>>>>>

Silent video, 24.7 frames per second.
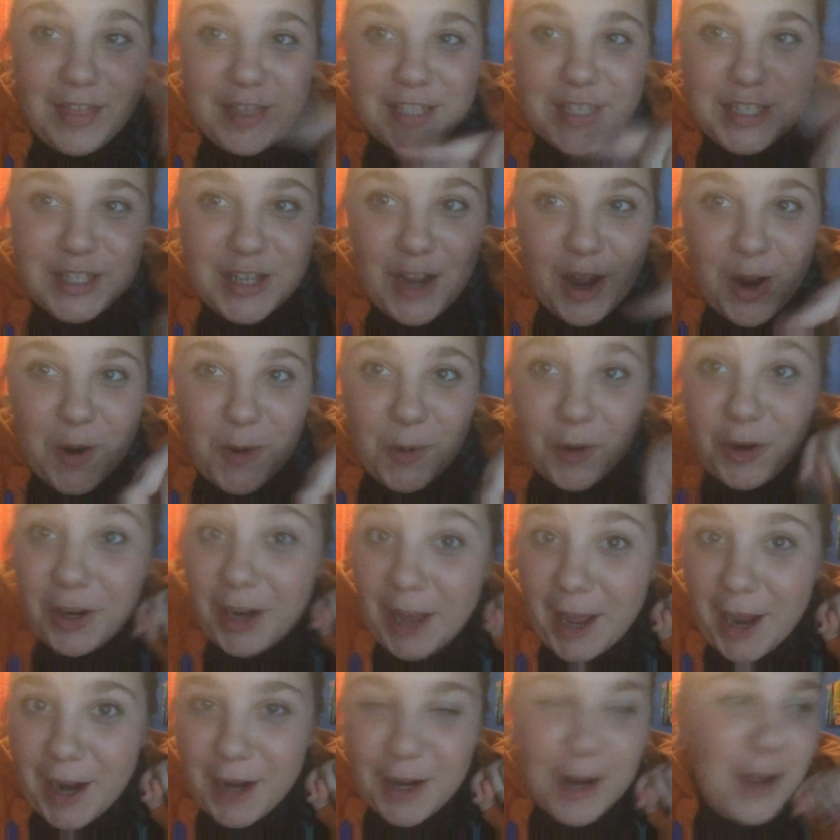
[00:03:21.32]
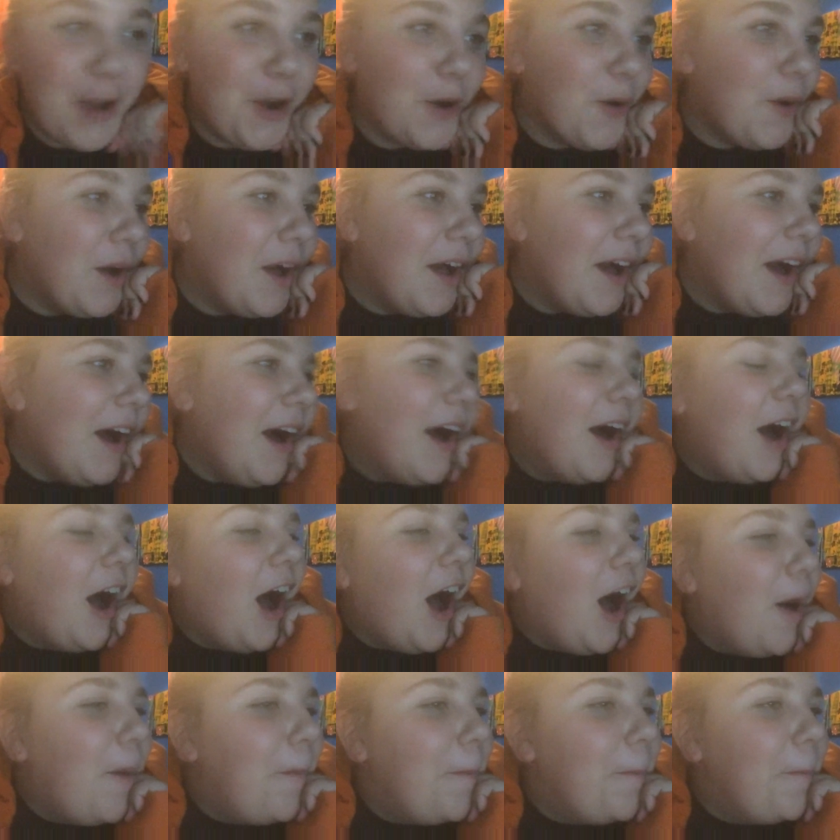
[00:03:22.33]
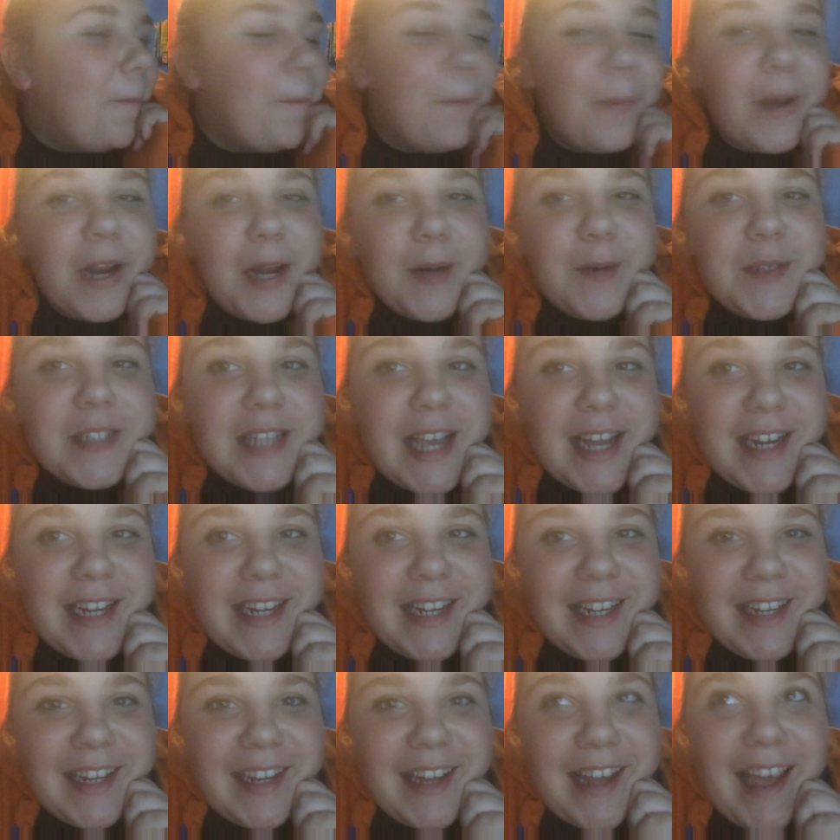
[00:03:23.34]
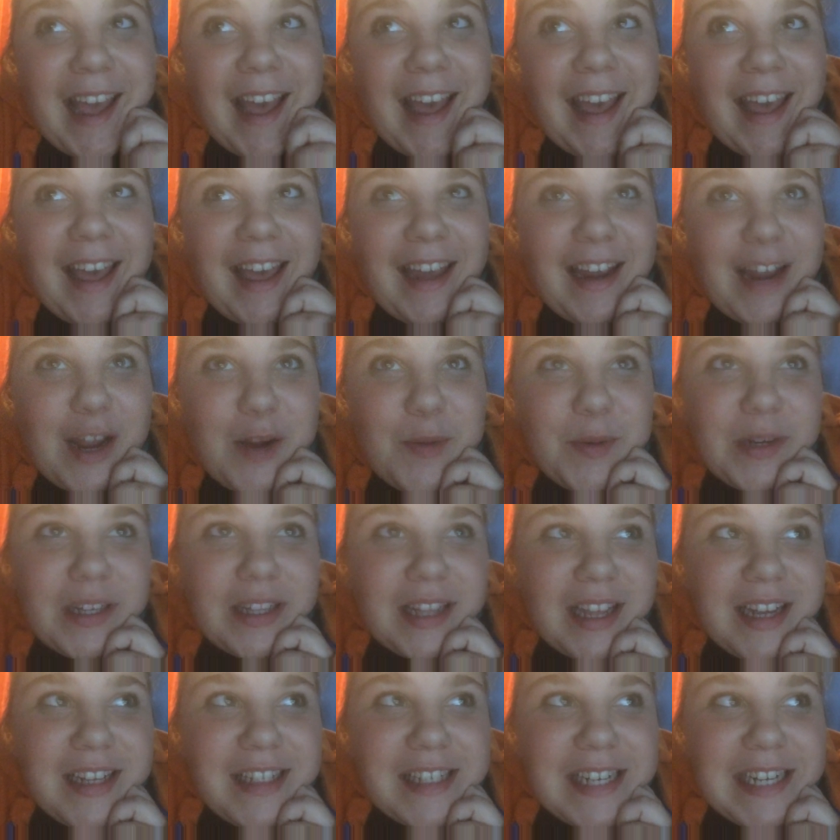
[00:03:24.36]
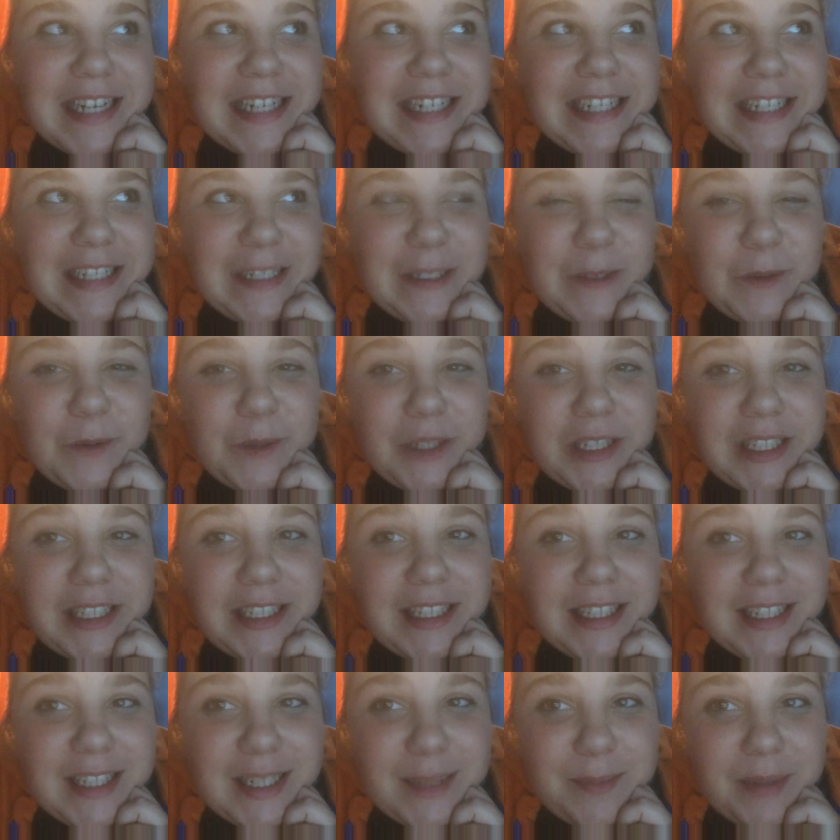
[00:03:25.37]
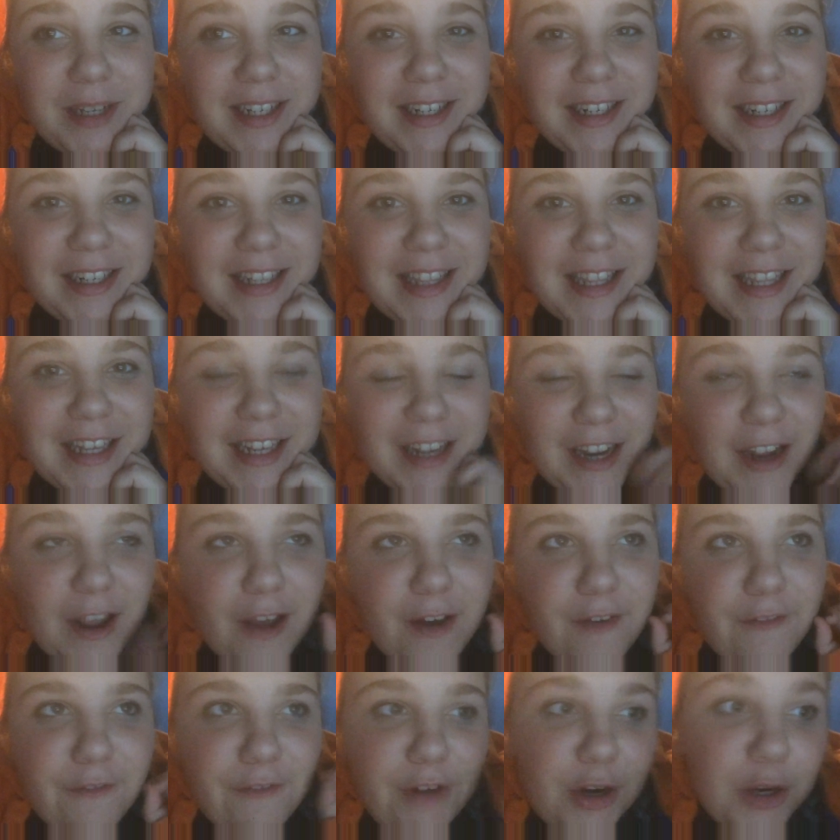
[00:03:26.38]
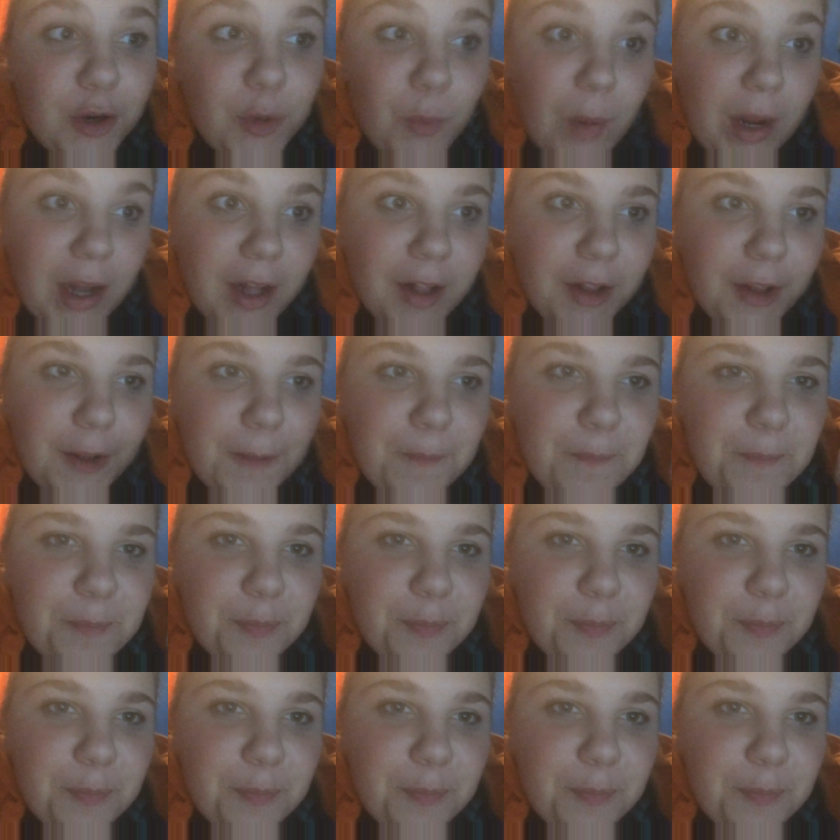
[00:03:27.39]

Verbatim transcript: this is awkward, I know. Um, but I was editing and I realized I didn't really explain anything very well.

<<<<<

EXERCISE DETAILS: Please return, exactly and with pictures omitted, the lines from the line holding "[00:03:25.37]" through the end of the data above, inclusive.

RESULT FOR THIS TASK:
[00:03:25.37]
[00:03:26.38]
[00:03:27.39]

Verbatim transcript: this is awkward, I know. Um, but I was editing and I realized I didn't really explain anything very well.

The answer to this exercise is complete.